Otro joven adolescente se ha suicidado en mi querido Riobamba. Lamentablemente, estas cosas ocurren con demasiada frecuencia en todo el territorio nacional. Se te parte el alma contemplando el dolor de las familias, la oscuridad que pesa sobre la conciencia herida de padres y amigos. Demasiado dolor y frustración en el corazón del suicida y en el corazón de los deudos.
Cierto que estas cosas pueden suceder y siempre han sucedido. El sentido de la vida se cortocircuita y alguien puede llegar a pensar que ya no merece la pena sufrir, amar, esperar más… Pero, cuando el tema es recurrente, se convierte en una enfermedad social y todos tenemos que preguntarnos dónde está el problema, por qué tanta falta de estima, de esperanza en el corazón de nuestros jóvenes.
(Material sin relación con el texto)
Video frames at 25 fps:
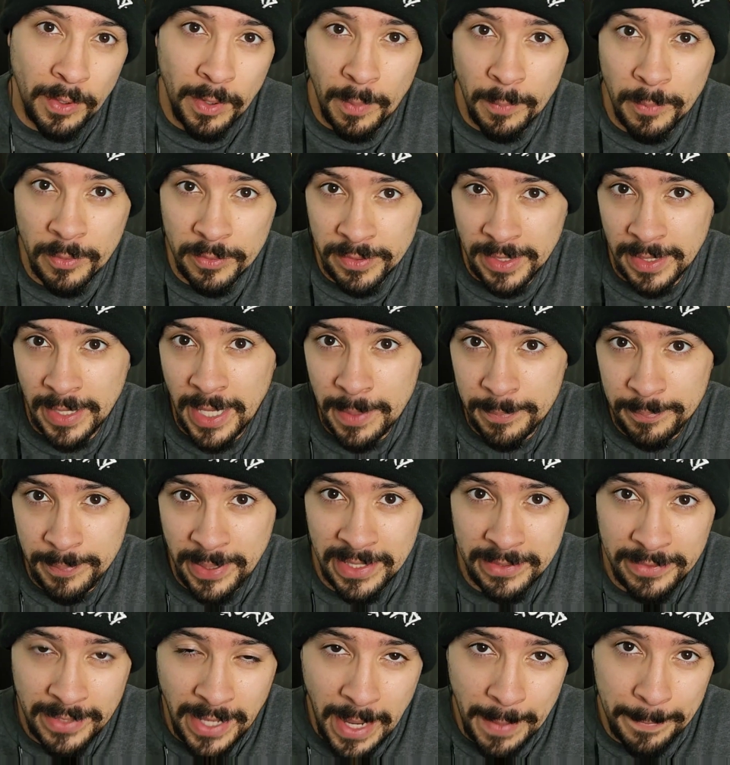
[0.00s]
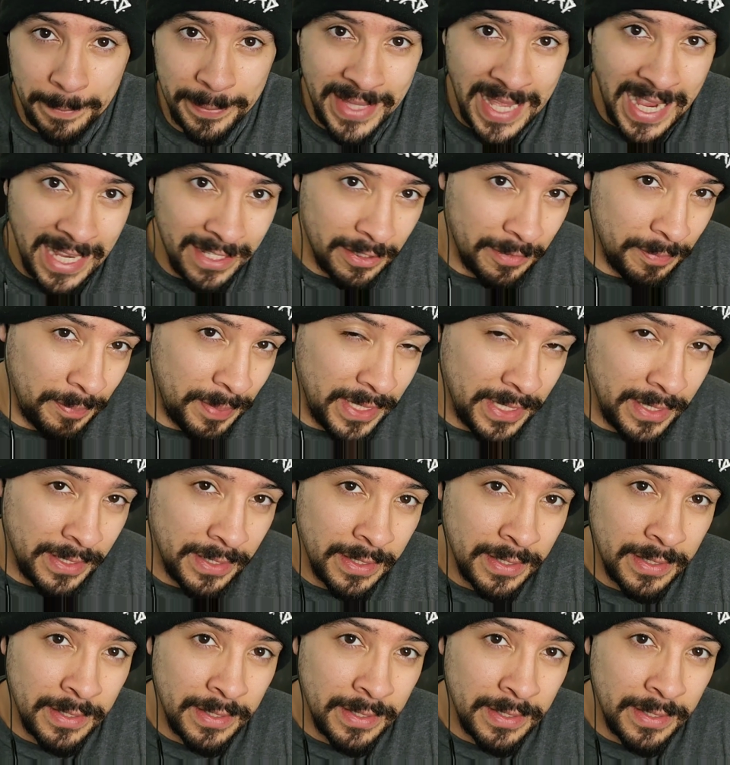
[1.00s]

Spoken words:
almost top that speed,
A veces, no nos gusta hurgar cuando se deja en evidencia nuestras carencias o nuestra incapacidad. ¿Qué tipo de familia estamos promoviendo? Los jóvenes necesitan familias bien formadas, con roles claros, autoridad moral, principios y valores, estabilidad y, sobre todo, relaciones dialogales y amorosas. Detrás de muchos suicidios juveniles hay demasiado silencio, vacío, falta de respuestas y de oportunidades. Demasiado desamor.
Pero no solo. Los jóvenes necesitan ser educados en la esperanza, en el compromiso responsable de sacar adelante la vida, sin falsos halagos ni recompensas. Hoy vivimos inmersos en una cultura individualista, consumista, en la que prevalece el vértigo de la satisfacción inmediata. Lo queremos todo y rápido y, además, pensamos que tenemos derecho a ello, cueste lo que cueste. Nos olvidamos de que la esperanza es algo más que llenar nuestras bodegas o satisfacer deseos. Una cultura así frustra a cualquiera, deja en evidencia el fracaso del que no llega a tener todo lo que quiere. Vivimos un tiempo de necesidades y de compulsiones inútiles, Y sin embargo, a pesar de todo, no podemos pactar con la oscuridad, elevando a categoría de normal lo que parece inevitable. Hay que luchar. Por eso, quisiera aportar alguna luz, por pequeña que parezca. No podemos satanizar a los suicidas. Los que rompen el hilo de la vida son siempre hijos y hermanos que merecen nuestro amor y nuestro respeto, aunque sea en el recuerdo. Un recuerdo que es presencia amorosa en el corazón de quien amó, aunque no siempre comprendiera. Pero tampoco podemos victimizarnos a nosotros mismos, pensando en qué fallamos, qué no hicimos… a tiempo. La muerte de las personas amadas deja en evidencia muchas de nuestras falencias. Pero otra cosa es ser responsables de algo que no hicimos ni deseamos. El suicidio de un hijo querido deja en evidencia que todos somos partícipes de la debilidad humana. No tenemos todas las respuestas, ni siquiera la oportunidad de ser eficaces a la hora de prevenir el dolor o la angustia del que sufre. Algún día se rasgará el velo del templo y descubriremos que el amor de Dios puede iluminar nuestras más hondas oscuridades.